In this case, you could create two segments, Sales Region and Sales Channel. You could configure a record’s Sales Channel values to be filtered based on the selection the user makes for Sales Region. For example, you could configure a Sales Region called Denmark to permit the selection of only two Sales Channel values.
More complex filtering can also be set up. A segment’s available values can be configured to be dependent on multiple segments and on other classification fields, as described below.
Filter a Segment’s Values Based on Class, Department, Location, and Subsidiary
A segment can be set up so that its values are filtered based on choices the user made in the Class, Department, Location, and Subsidiary fields. This capability is similar to the behaviour described in Filter a Segment’s Values Based on Other Segments.
For example, consider a company that sells clothing and accessories. This company may have a segment called Profit Centre, with values such as Clothing, Shoes, and Jewellery. If the company markets products to both men and women, it may also have departments called Men’s and Women’s.
Both the Men’s and Women’s departments may sell clothing and shoes, but jewellery might be available only for women. In this case, you could configure the Profit Centre segment so that its values are filtered based on the value of the Department field. A record with a Department value of Men’s would show only two of the three Profit Center values.

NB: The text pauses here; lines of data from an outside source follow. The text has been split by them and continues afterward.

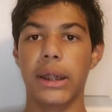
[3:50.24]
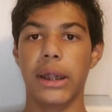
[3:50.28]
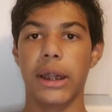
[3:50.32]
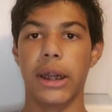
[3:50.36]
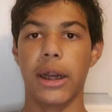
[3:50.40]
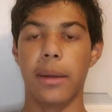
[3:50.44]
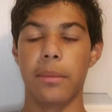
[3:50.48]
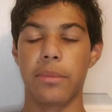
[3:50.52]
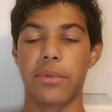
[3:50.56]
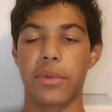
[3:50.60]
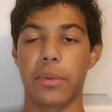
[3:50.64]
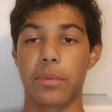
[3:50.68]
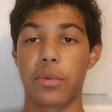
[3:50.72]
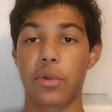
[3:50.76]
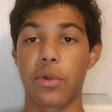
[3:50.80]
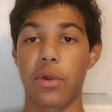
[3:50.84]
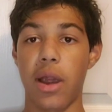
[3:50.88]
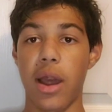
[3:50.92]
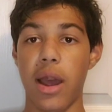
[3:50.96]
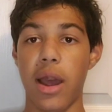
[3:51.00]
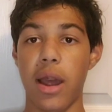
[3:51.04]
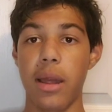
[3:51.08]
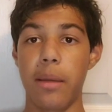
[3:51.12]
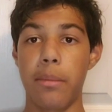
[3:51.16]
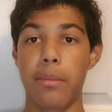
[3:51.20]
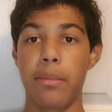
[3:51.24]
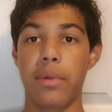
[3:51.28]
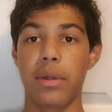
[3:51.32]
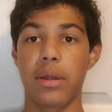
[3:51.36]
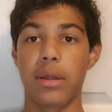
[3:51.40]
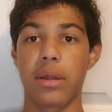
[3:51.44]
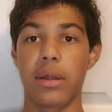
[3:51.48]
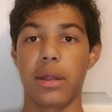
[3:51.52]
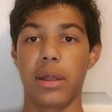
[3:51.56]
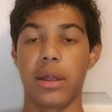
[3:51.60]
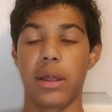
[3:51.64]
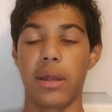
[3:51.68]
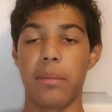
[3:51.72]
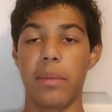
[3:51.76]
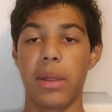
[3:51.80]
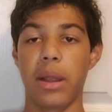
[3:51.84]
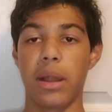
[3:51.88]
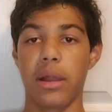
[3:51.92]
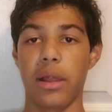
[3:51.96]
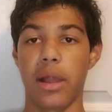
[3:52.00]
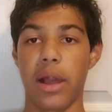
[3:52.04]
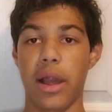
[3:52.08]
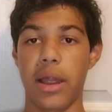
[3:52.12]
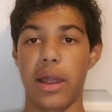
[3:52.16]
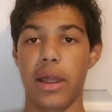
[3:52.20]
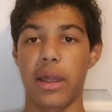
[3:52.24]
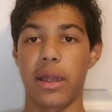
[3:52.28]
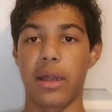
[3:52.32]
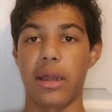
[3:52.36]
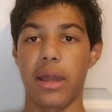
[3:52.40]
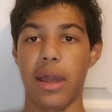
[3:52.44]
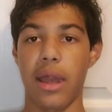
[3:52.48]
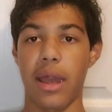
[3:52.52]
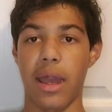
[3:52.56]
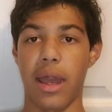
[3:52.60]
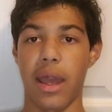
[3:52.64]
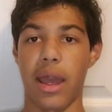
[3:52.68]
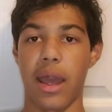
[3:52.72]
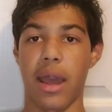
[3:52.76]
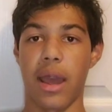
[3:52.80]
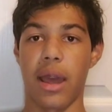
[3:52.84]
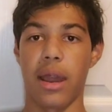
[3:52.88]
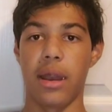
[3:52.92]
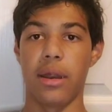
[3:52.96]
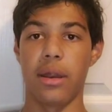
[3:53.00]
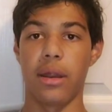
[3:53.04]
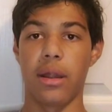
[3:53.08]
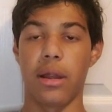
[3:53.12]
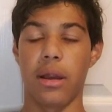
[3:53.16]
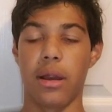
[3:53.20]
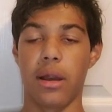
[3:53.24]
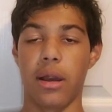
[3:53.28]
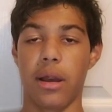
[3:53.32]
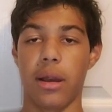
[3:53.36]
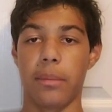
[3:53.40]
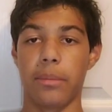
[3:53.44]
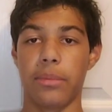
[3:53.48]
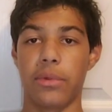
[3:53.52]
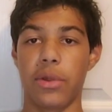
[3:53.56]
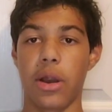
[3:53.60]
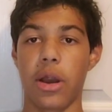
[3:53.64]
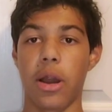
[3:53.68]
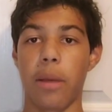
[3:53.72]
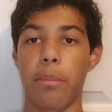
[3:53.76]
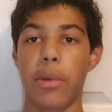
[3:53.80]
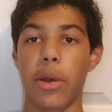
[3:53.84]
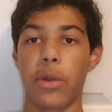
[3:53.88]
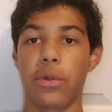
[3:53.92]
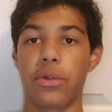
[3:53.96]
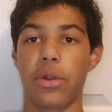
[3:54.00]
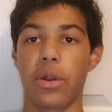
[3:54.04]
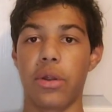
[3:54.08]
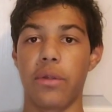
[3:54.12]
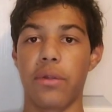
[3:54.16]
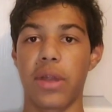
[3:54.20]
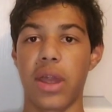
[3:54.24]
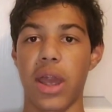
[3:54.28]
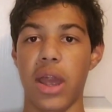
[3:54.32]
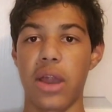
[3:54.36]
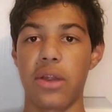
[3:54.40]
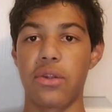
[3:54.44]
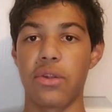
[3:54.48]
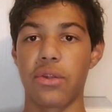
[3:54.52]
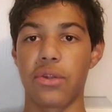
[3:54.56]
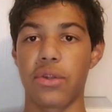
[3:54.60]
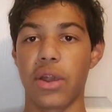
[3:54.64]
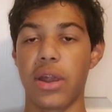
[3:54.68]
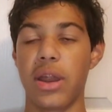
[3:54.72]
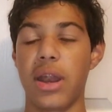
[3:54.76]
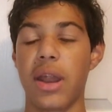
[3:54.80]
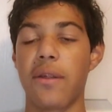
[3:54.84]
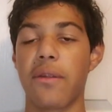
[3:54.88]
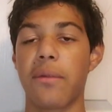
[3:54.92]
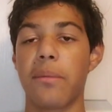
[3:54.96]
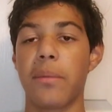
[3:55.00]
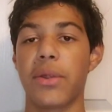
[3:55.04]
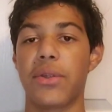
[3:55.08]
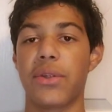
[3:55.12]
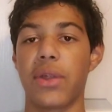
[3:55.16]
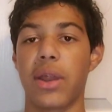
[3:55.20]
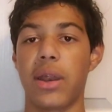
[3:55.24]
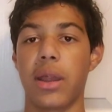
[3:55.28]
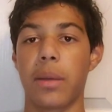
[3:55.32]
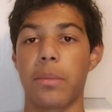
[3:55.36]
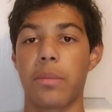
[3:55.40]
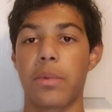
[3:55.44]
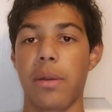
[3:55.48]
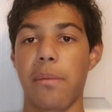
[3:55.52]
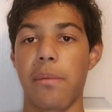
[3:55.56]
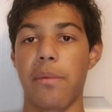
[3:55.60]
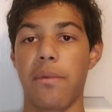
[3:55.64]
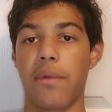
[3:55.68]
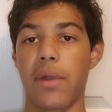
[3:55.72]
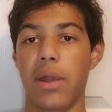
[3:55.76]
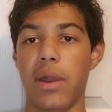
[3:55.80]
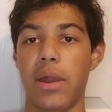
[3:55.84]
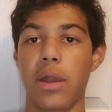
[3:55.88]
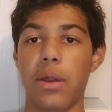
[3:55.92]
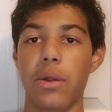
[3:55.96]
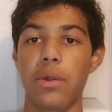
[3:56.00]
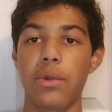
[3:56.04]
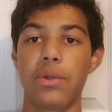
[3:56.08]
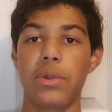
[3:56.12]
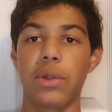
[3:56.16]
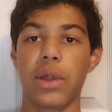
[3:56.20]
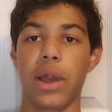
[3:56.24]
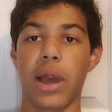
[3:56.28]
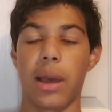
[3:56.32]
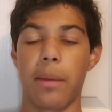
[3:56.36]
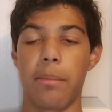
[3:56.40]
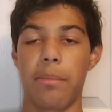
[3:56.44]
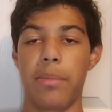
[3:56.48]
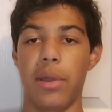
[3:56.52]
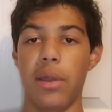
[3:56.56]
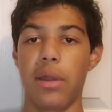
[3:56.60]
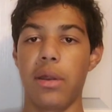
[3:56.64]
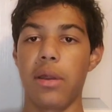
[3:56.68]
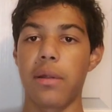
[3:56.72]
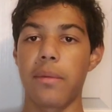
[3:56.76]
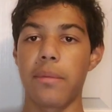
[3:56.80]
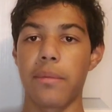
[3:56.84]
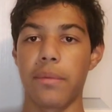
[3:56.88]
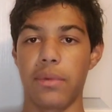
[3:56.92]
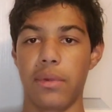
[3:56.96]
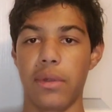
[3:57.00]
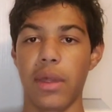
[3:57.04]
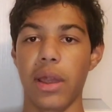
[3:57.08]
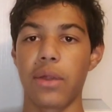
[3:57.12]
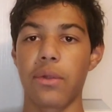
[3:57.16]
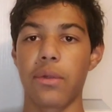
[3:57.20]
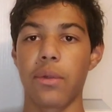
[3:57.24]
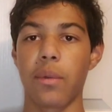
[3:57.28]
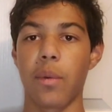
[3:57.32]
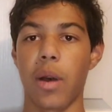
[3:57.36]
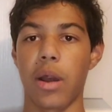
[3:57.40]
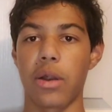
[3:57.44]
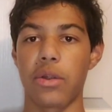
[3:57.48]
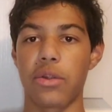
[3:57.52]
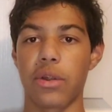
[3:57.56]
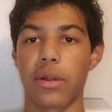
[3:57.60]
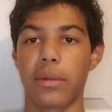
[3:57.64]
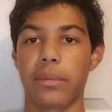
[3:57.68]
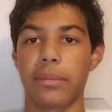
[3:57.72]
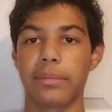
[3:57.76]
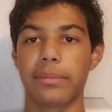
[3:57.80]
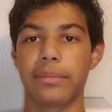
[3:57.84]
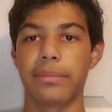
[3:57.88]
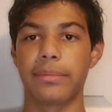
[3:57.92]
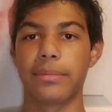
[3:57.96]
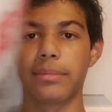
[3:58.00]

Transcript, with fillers: Um, subscribe, give me a like, and um, turn on post notifications so you never miss any upcoming videos. I'm Peter. Thanks for watching.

Configure a Segment to Appear on the GL Impact Page
Segments can be applied to transactions. They can be applied to the body of a transaction or as columns in a transaction sublist. In both cases, these segments can be configured so that their values appear on the GL Impact page for the transactions where they are used.
Segments can be configured to appear on the GL Impact page. Additionally, standard NetSuite reports can be customized to use segments as filters and columns. When a segment is used as a column, it can also be grouped with other columns.